A moins d'écrire sur une autre région du monde, il n'est
guère possible d'échapper à ce poison d'autant plus
tenace qu'il joue presque autant sur l'amour et sur une certaine forme
de nostalgie que sur la haine. Même lorsqu'on habite en Espagne,
comme c'est le cas de Jésus Díaz. Parti de La Havane en 1991,
après que l'un de ses essais sur Cuba eut été violemment
attaqué en haut lieu, le romanciercontinue de nourrir ses livres
au rude lait maternel. La Havane, ses bruits, ses odeurs, son langage aussi
sont les éléments essentiels d'une oeuvre où le regret
le dispute à l'humour. Tous ingrédients fortement présents
dans Parle-moi un peu de Cuba, son dernier livre traduit en français.

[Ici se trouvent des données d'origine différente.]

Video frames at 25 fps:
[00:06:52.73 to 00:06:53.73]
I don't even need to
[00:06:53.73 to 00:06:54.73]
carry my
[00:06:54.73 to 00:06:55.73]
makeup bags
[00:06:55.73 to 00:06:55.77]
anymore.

A partir d'une idée de film conçue par deux de ses amis,
Jesus Diaz a écrit un scénario. La chose n'avait rien d'exotique
pour cet homme que ses déboires politico-littéraires ont
jeté dans les bras du cinéma au milieu des années
70, et qui n'en est jamais tout à fait sorti. Le film est tombé
à l'eau, mais la pâte qui avait servi au scénario n'a
pas été abandonnée, puisque Jésus Díaz
l'a remodelé pour en faire un roman. Un roman sur Cuba, bien entendu,
même si son héros a pris la poudre d'escampette en direction
des Etats-Unis.
Toute l'histoire de Staline Martinez, qui déteste son prénom
mais ne parvient pas à s'en défaire, tient dans cette valse-hésitation
entre Cuba et la liberté, entre l'amour de la patrie et celui d'une
vie « normale ». Sur une terrasse de Miami, coincé
derrière une palissade qu'il ne peut franchir sous aucun prétexte,
Staline se remémore les circonstances qui l'ont amené là.
A savoir chez son frère aîné Lénine, dit Leo,
exilé à la fois de sa patrie et de son prénom véritable.

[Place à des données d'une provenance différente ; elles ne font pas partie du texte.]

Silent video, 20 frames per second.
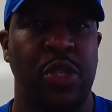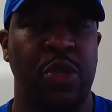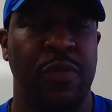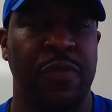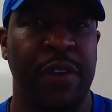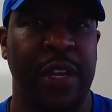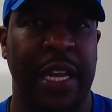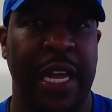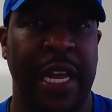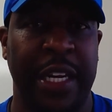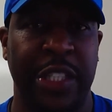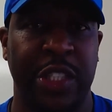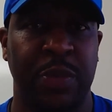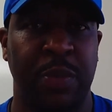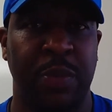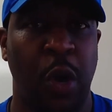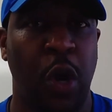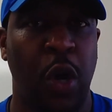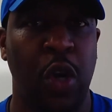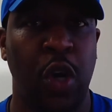You fill out a
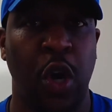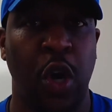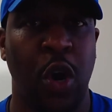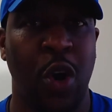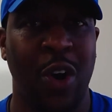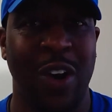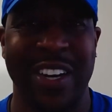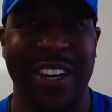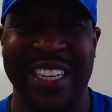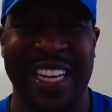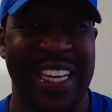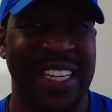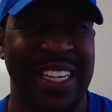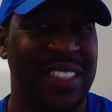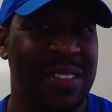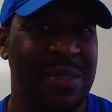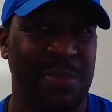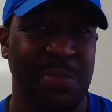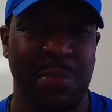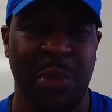small card that
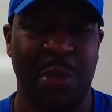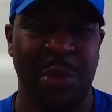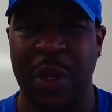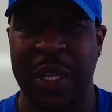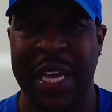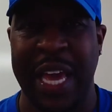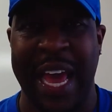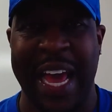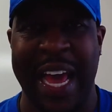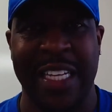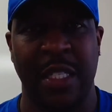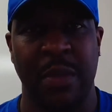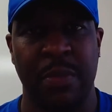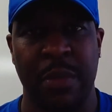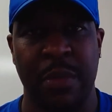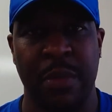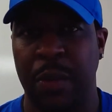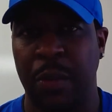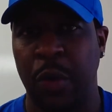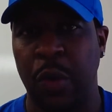only asks
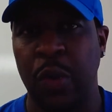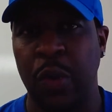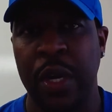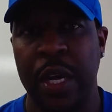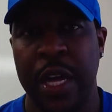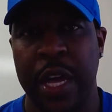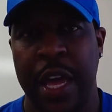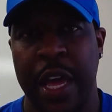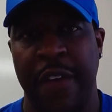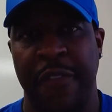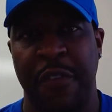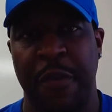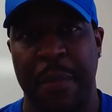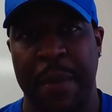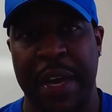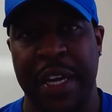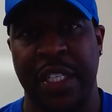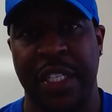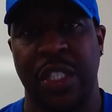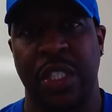minimal
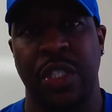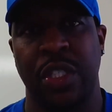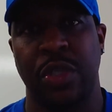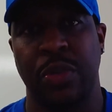information,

Léo, donc, force Staline à se laisser griller au soleil de
Floride pour avoir l'air d'un vrai balsero, c'est-à-dire
d'un réfugié cubain venu par la mer - les seuls que les Américains
acceptent sans discussion.
Dans un va-et-vient très cinématographique, Jesus Diaz
déroule les tourments du prisonnier sur la terrasse, et sa vie antérieure
à Cuba. De Miami, on ne voit rien, juste quelques lumières
par-dessus la palissade. Et si Staline se trouve bien plus enfermé
là, au pays de la liberté, qu'à La Havane, cela contribue
justement à accentuer l'ambigüité qui fait tout l'intérêt
de ce livre. Lui-même exilé, en délicatesse avec le
régime cubain, Jésus Díaz se garde bien d'exalter
les vertus du grand air américain. Ni les Cubains de La Havane ni
ceux de Miami - traditionnellement séparés par plus qu'un
bras de mer : pas mal d'acrimonie - ne devraient pouvoir s'autoriser de
son roman pour célébrer leur cause. Ce qui fait déjà
un bon point en matière littéraire.
L'autre aspect très intéressant tient dans la description
de la vie à Cuba. Avec un humour féroce et beaucoup de vitalité,
Jésus Díaz décrit ce monde où tout manque -
et plus encore que cela. Non seulement le savon, le dentifrice, la nourriture,
les moyens de transports et l'électricité, mais aussi la
dignité la plus élémentaire. Celle qui va avec la
liberté. Dans ce monde-là, les médecins deviennent
portiers, les dentistes serveurs et les professeurs se prostituent, à
la recherche d'une maigre manne en dollars - distribuée par les
touristes, qui pourront ressentir un certain inconfort à la lecture
de quelques passages. N'empêche. En dépit de tout cela, le
livre tourne autour d'une question lancinante, que l'auteur s'est sans
doute posée autant de fois que son personnage : Faut-il partir,
quand on est sûr de ne jamais guérir d'un pays si poignant
?
Raphaëlle Rérolle (1) Métailié, 1997.